I sighed. So I went and let the new ruler out and this was how the Empire fell to pieces. As was Intended. I was fairly sure Nick and Maree had got their facts right. I seemed to recall something of the kind too.

“Knarros has trained them all in the right kind of ethics,” Rob protested. “And blood will out. The new Emperor is no coward and he’s no one’s fool, you’ll see.”

“Do you know which he is?” I managed to ask at last.

“No. Only Knarros knows that,” Rob replied. “I wash – was shpeaking generally.” His head slumped down on his arms. “Ish – is it going to take mush – much longer?”

“Nearly done,” said Maree.

This sudden collapse of Rob’s was understandable, and probably genuine, but I was fairly sure he was letting it happen because he thought he had said more than he ought to have done. I did not pester him. I would be seeing Knarros myself soon enough.

Rob remained with his face in his arms until Maree tied off the last stitch and said, “There. Done.” Then it was clear that Rob was truly in a state of collapse. It took all four of us to support him on his sliding, folding legs over to my bed, where we laid him carefully down on his good side. Luckily it was a large bed. He filled most of it.

Maree leant over him to say, “How about your top half? I think you’ve got a cracked rib there, but I can’t do much for that.”

Rob muttered something we took to mean that he would be more comfortable with his shirt off. It was a sleeveless blue jerkin with no fastenings. We managed to ease it off over his head. He muttered again, anxiously.

“You’re all stitched up,” Maree said, leaning over him again. “There was no skin missing, so I could match it all together almost perfectly.
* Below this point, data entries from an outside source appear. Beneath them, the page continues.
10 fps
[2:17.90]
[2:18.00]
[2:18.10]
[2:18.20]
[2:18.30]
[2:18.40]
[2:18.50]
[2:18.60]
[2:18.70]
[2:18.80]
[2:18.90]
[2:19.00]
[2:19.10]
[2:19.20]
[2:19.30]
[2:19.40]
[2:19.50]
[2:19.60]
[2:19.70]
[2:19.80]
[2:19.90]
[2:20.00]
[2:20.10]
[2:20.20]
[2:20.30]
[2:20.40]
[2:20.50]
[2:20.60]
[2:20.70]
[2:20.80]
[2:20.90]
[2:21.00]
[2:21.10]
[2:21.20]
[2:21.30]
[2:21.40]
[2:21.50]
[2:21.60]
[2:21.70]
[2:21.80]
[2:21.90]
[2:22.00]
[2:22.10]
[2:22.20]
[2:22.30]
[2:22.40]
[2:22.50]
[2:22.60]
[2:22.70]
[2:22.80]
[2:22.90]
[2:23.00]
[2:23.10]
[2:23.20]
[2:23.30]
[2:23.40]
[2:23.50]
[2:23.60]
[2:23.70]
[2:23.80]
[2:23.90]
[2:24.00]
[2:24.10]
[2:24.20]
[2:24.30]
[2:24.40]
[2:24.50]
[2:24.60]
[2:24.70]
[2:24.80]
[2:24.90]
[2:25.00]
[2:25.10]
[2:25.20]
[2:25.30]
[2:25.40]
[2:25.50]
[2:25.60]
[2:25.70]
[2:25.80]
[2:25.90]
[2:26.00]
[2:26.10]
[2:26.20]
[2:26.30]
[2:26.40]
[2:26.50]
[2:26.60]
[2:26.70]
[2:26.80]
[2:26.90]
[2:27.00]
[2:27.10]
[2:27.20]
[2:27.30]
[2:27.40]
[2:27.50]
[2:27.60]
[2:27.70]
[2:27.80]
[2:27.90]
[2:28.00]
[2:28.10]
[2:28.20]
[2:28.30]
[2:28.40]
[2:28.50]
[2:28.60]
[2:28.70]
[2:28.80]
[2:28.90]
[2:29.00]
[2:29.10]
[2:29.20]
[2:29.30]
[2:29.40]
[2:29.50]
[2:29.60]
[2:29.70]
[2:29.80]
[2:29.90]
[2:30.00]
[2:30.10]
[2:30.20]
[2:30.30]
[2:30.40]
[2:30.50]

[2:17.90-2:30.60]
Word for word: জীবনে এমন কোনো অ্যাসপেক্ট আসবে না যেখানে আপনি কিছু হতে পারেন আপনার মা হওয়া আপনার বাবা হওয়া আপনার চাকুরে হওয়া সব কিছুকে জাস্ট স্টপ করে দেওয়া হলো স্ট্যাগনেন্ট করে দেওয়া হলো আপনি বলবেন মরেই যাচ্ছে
With luck, it really won’t show very much when the stitches come out.”

“I hope it won’t,” Will said. “He’s such a beautiful kid.” This was true. With his shirt off and a gold medallion with the Empire crest on it glinting against his brown neck, Rob was practically perfect. Even with dark smudges of pain and shock under the one eye we could see now his head was on my pillow, even with one side of his horse-body laced with stitching and grey with powder, he was beautiful. The young human torso flowed like a harmony into the shapely horse-body.